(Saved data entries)
++++++++
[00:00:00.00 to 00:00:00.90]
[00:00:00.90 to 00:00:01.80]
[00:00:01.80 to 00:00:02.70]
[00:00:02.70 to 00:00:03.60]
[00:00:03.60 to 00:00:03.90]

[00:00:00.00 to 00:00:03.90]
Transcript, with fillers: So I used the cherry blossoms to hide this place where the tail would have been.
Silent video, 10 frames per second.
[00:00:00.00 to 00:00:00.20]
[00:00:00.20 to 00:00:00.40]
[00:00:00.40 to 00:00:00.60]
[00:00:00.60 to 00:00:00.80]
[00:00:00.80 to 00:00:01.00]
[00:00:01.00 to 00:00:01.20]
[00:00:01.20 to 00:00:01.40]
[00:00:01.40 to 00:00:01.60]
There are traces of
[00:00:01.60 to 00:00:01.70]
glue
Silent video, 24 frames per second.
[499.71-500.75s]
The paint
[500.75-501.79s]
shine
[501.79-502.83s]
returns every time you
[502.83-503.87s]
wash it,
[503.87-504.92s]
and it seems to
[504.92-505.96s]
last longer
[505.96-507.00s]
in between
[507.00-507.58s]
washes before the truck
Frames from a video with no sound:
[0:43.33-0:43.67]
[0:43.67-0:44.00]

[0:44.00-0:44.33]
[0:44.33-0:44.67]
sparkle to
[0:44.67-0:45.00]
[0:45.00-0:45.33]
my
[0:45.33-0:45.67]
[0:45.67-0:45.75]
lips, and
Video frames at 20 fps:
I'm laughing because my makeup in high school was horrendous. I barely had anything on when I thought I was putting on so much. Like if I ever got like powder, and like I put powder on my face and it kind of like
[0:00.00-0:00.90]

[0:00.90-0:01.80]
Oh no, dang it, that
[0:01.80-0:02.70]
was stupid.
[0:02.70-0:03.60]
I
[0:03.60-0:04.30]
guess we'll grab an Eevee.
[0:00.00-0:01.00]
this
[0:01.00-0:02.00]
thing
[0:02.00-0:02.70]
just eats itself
++++++++
Start at the top line of the records and retype them all exactly.

- **Your solution**:
[00:00:00.00 to 00:00:00.90]
[00:00:00.90 to 00:00:01.80]
[00:00:01.80 to 00:00:02.70]
[00:00:02.70 to 00:00:03.60]
[00:00:03.60 to 00:00:03.90]

[00:00:00.00 to 00:00:03.90]
Transcript, with fillers: So I used the cherry blossoms to hide this place where the tail would have been.
Silent video, 10 frames per second.
[00:00:00.00 to 00:00:00.20]
[00:00:00.20 to 00:00:00.40]
[00:00:00.40 to 00:00:00.60]
[00:00:00.60 to 00:00:00.80]
[00:00:00.80 to 00:00:01.00]
[00:00:01.00 to 00:00:01.20]
[00:00:01.20 to 00:00:01.40]
[00:00:01.40 to 00:00:01.60]
There are traces of
[00:00:01.60 to 00:00:01.70]
glue
Silent video, 24 frames per second.
[499.71-500.75s]
The paint
[500.75-501.79s]
shine
[501.79-502.83s]
returns every time you
[502.83-503.87s]
wash it,
[503.87-504.92s]
and it seems to
[504.92-505.96s]
last longer
[505.96-507.00s]
in between
[507.00-507.58s]
washes before the truck
Frames from a video with no sound:
[0:43.33-0:43.67]
[0:43.67-0:44.00]

[0:44.00-0:44.33]
[0:44.33-0:44.67]
sparkle to
[0:44.67-0:45.00]
[0:45.00-0:45.33]
my
[0:45.33-0:45.67]
[0:45.67-0:45.75]
lips, and
Video frames at 20 fps:
I'm laughing because my makeup in high school was horrendous. I barely had anything on when I thought I was putting on so much. Like if I ever got like powder, and like I put powder on my face and it kind of like
[0:00.00-0:00.90]

[0:00.90-0:01.80]
Oh no, dang it, that
[0:01.80-0:02.70]
was stupid.
[0:02.70-0:03.60]
I
[0:03.60-0:04.30]
guess we'll grab an Eevee.
[0:00.00-0:01.00]
this
[0:01.00-0:02.00]
thing
[0:02.00-0:02.70]
just eats itself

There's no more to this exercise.